→ **Required action**:
Without including the pictures, copy out every line below.

>>>

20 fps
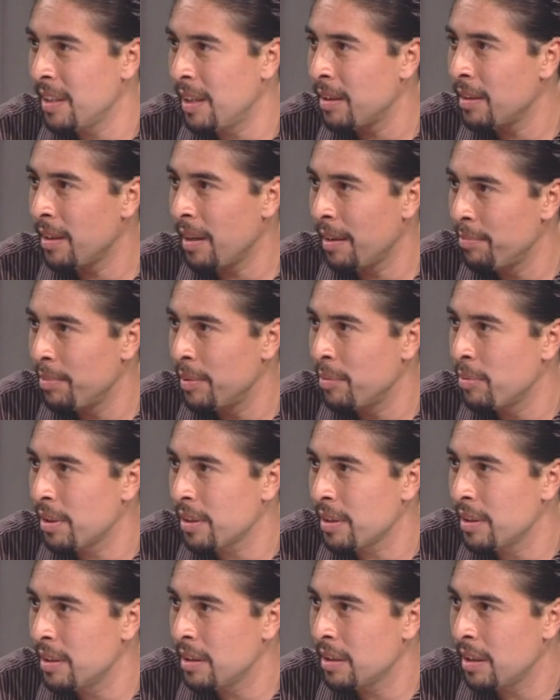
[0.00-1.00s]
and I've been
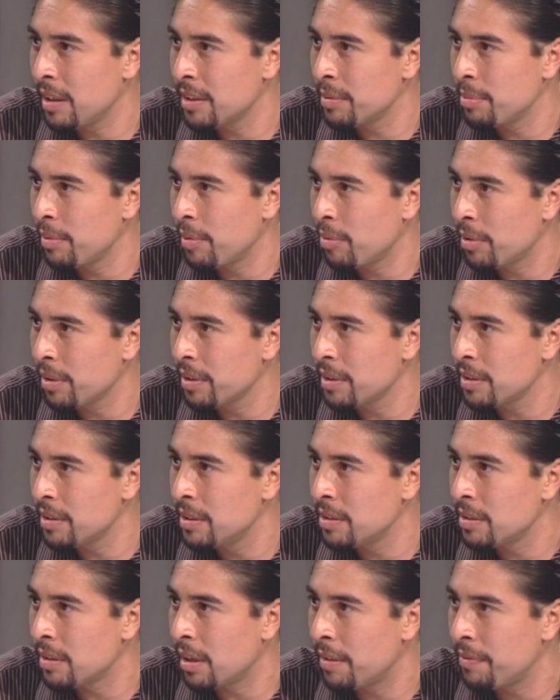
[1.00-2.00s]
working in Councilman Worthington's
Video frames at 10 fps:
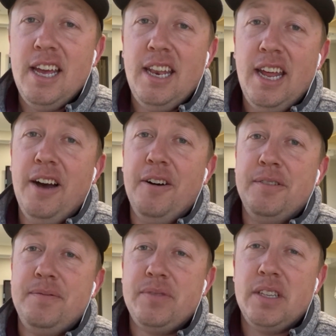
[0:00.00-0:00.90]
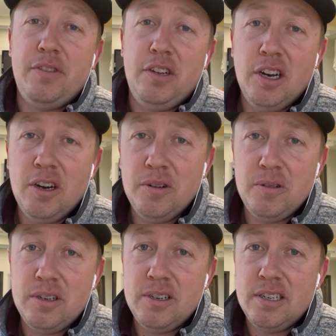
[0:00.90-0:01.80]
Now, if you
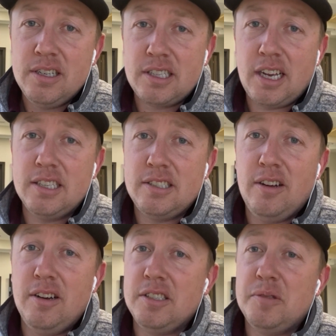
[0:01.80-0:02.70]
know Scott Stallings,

<<<

→ **Response area**:
20 fps
[0.00-1.00s]
and I've been
[1.00-2.00s]
working in Councilman Worthington's
Video frames at 10 fps:
[0:00.00-0:00.90]
[0:00.90-0:01.80]
Now, if you
[0:01.80-0:02.70]
know Scott Stallings,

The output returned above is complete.